┌────────

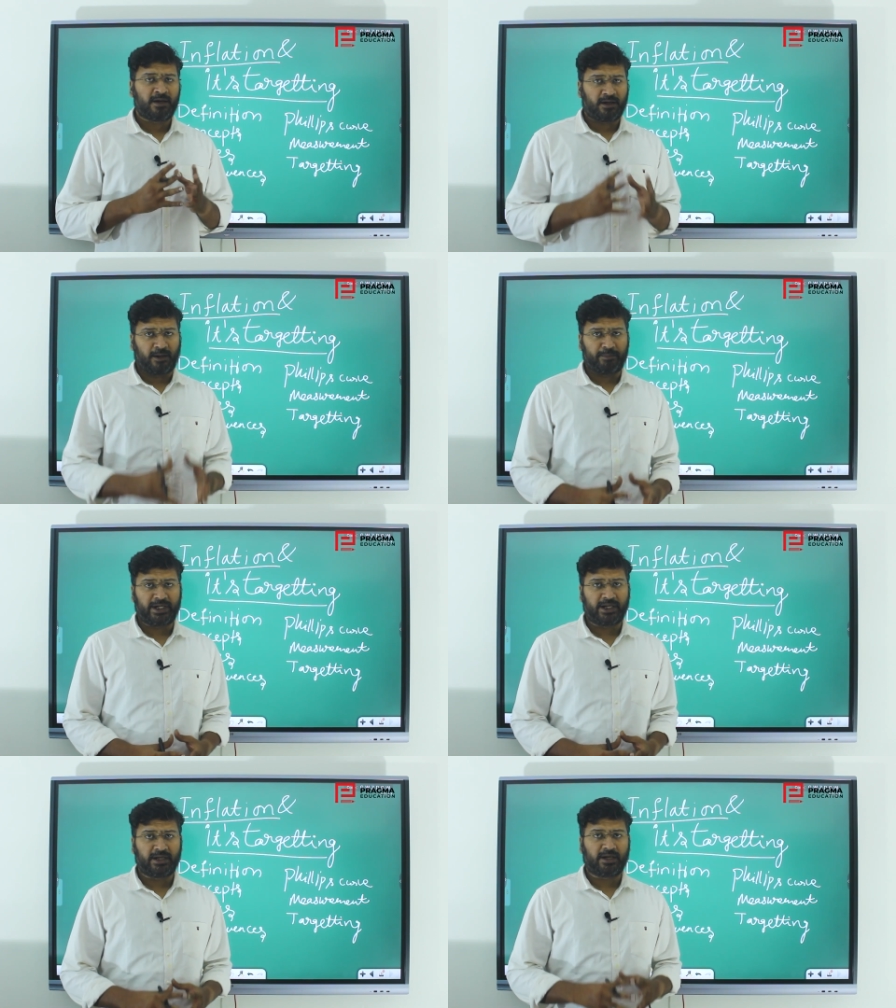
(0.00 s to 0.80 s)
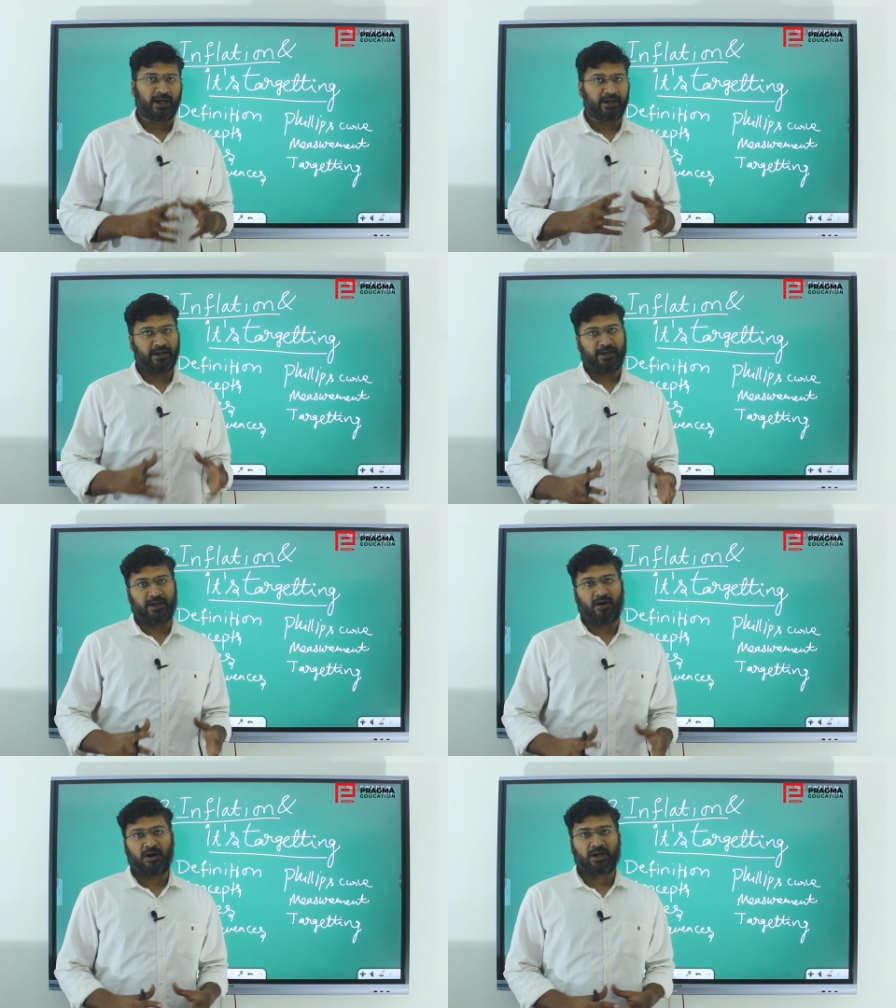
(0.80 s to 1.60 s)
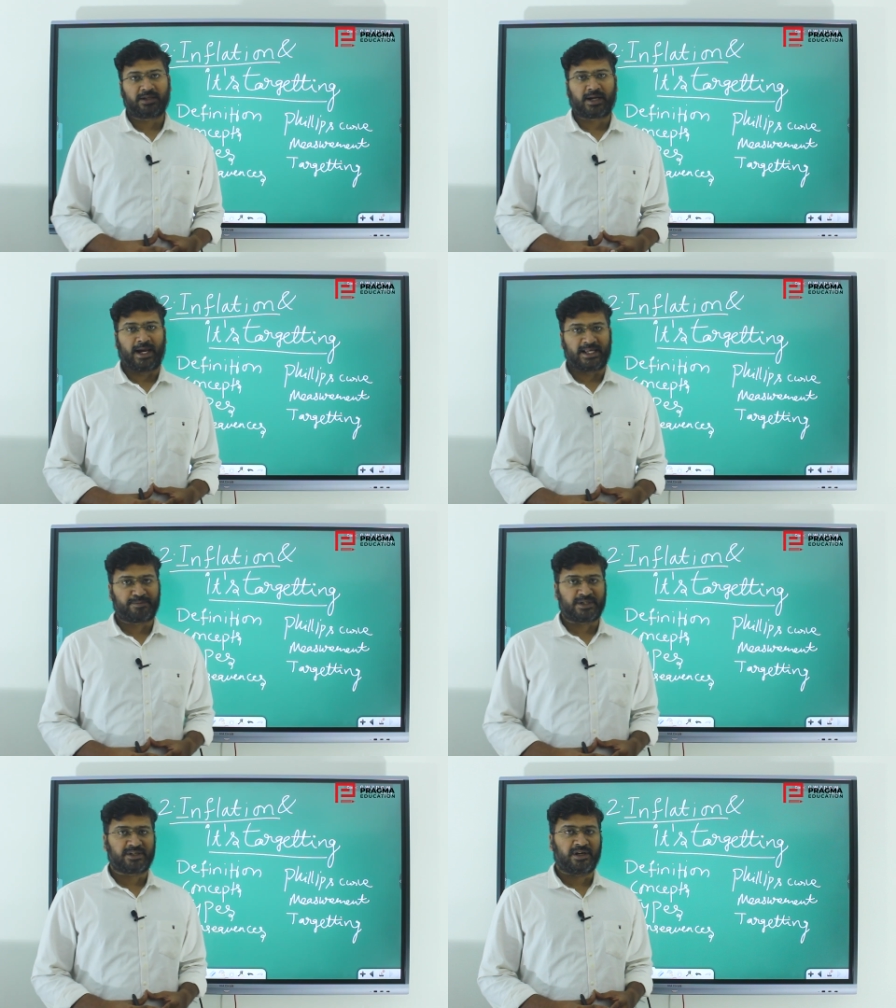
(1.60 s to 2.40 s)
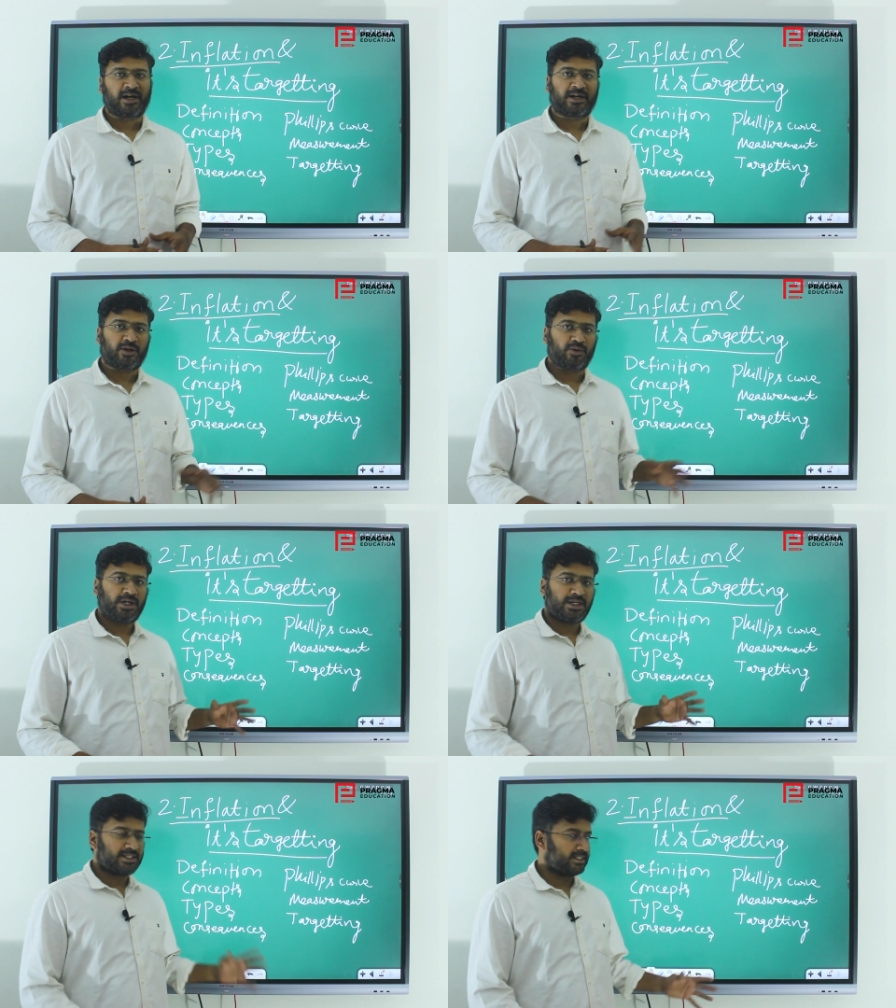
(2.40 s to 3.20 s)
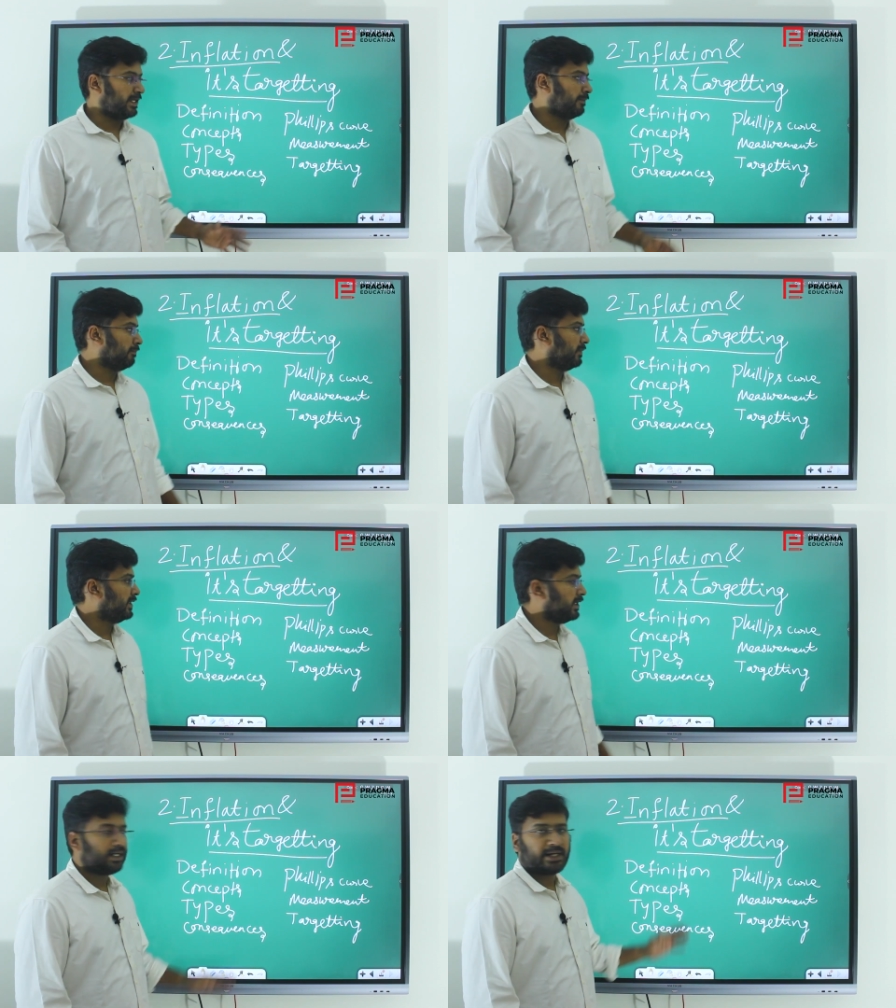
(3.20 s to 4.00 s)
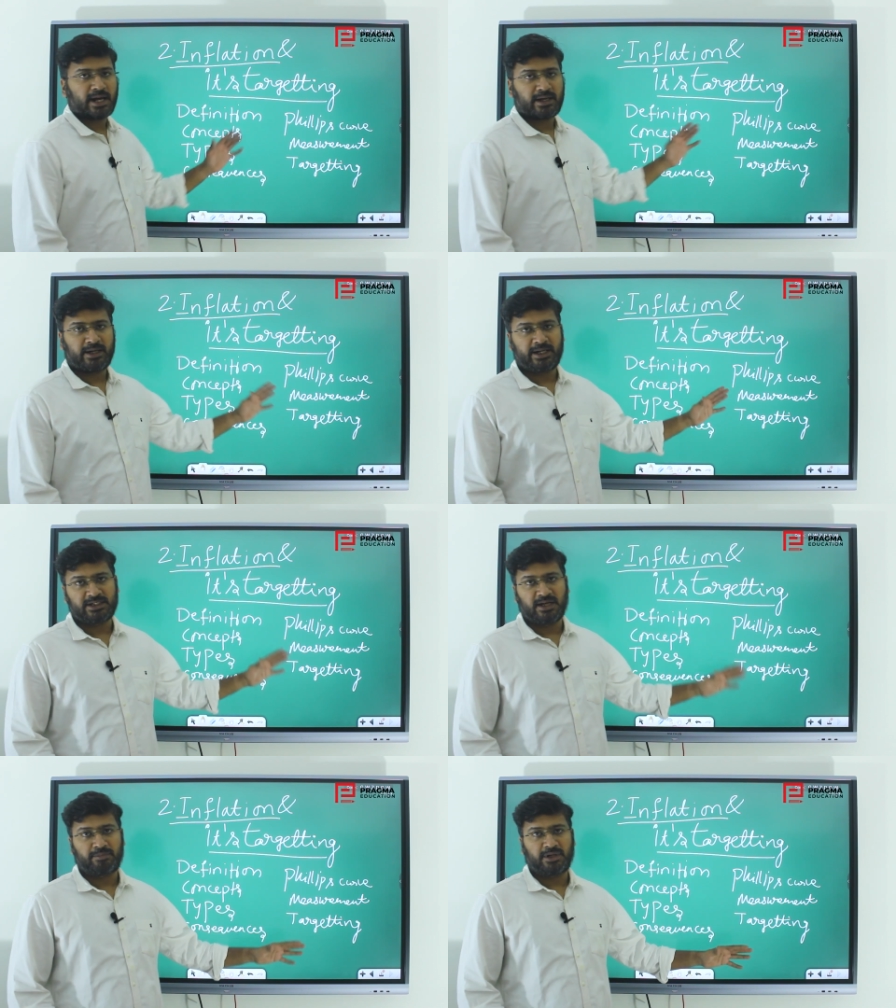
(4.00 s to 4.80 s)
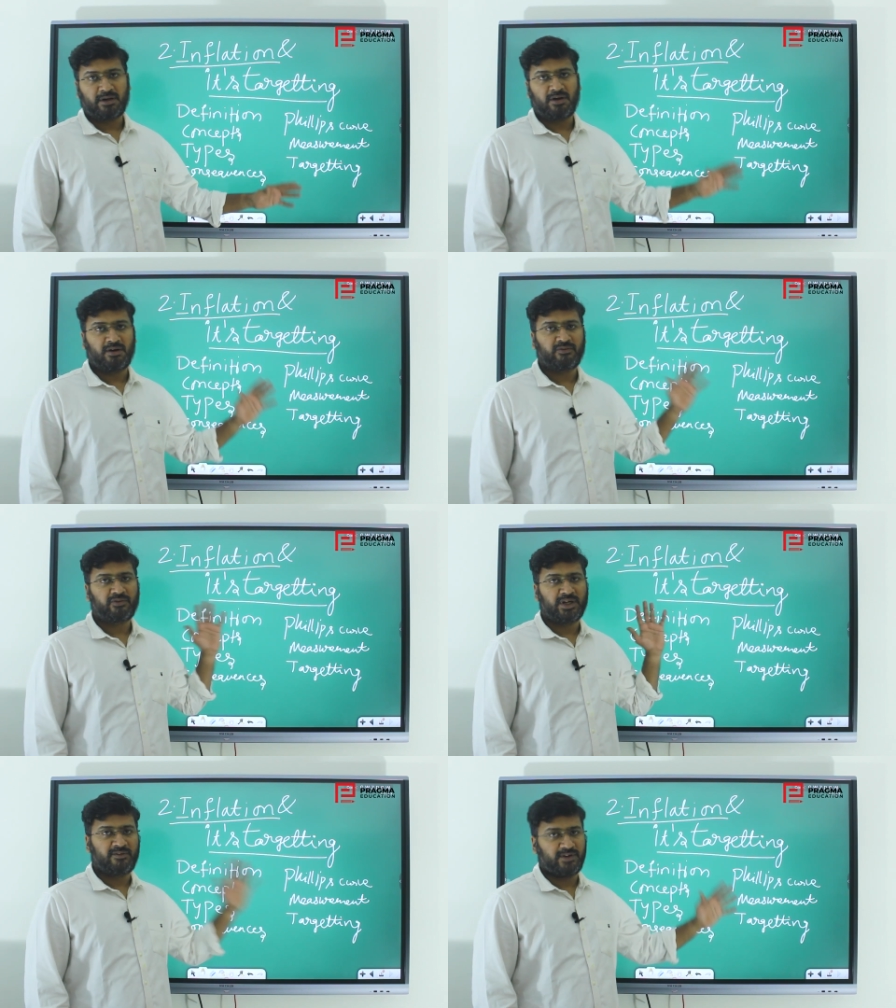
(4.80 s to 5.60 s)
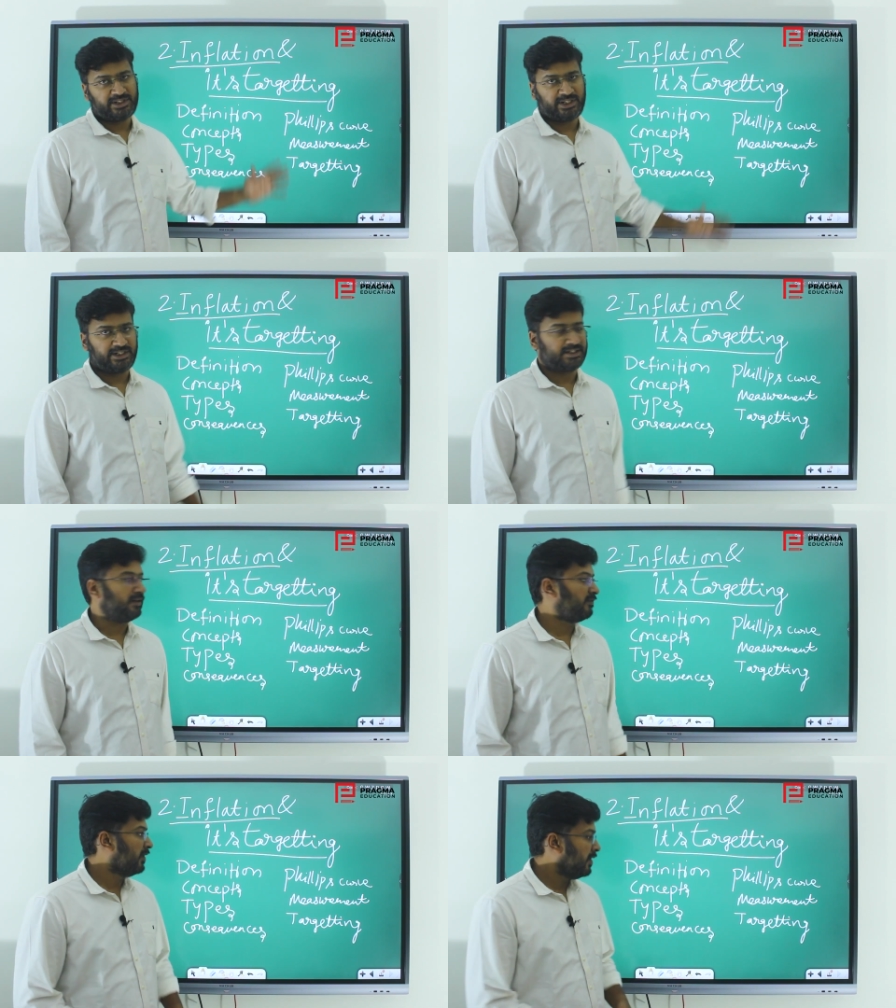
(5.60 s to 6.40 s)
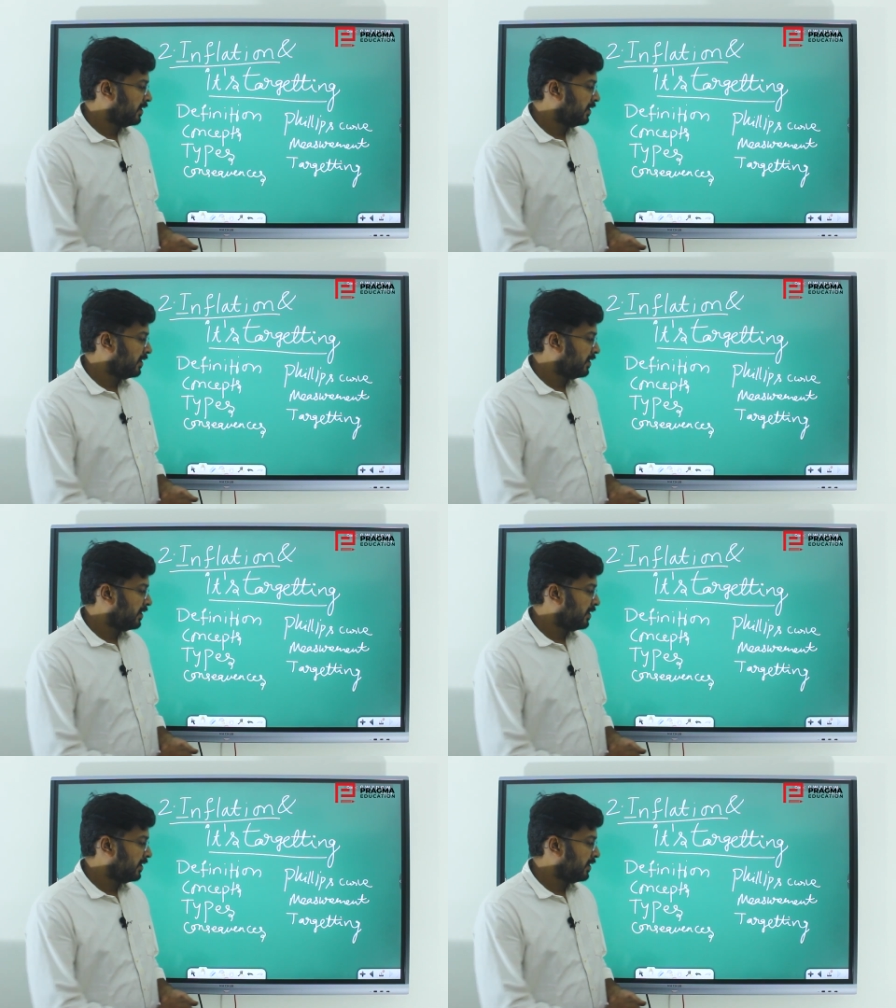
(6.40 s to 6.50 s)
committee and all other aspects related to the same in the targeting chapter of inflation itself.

└────────
┌────────

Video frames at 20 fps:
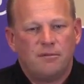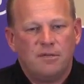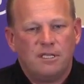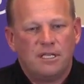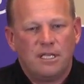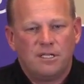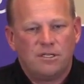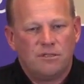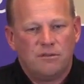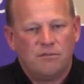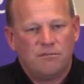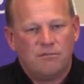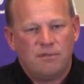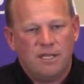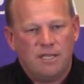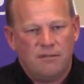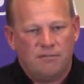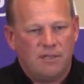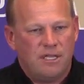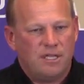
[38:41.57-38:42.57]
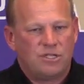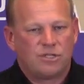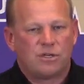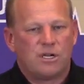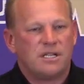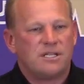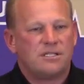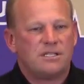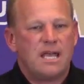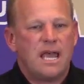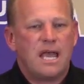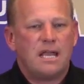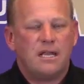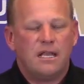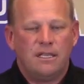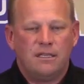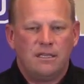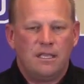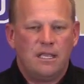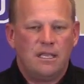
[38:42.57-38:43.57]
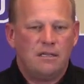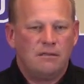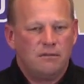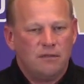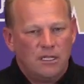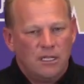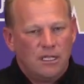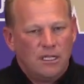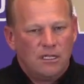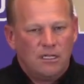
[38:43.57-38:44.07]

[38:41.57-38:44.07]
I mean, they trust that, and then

└────────

- **Directions for this task**: Look above for the line with "(0.00 s to 0.80 s)"; quote it and every line after it, stopping after the line with "(5.60 s to 6.40 s)", exactly, with nothing added and without pictures.

- **Answer area**:
(0.00 s to 0.80 s)
(0.80 s to 1.60 s)
(1.60 s to 2.40 s)
(2.40 s to 3.20 s)
(3.20 s to 4.00 s)
(4.00 s to 4.80 s)
(4.80 s to 5.60 s)
(5.60 s to 6.40 s)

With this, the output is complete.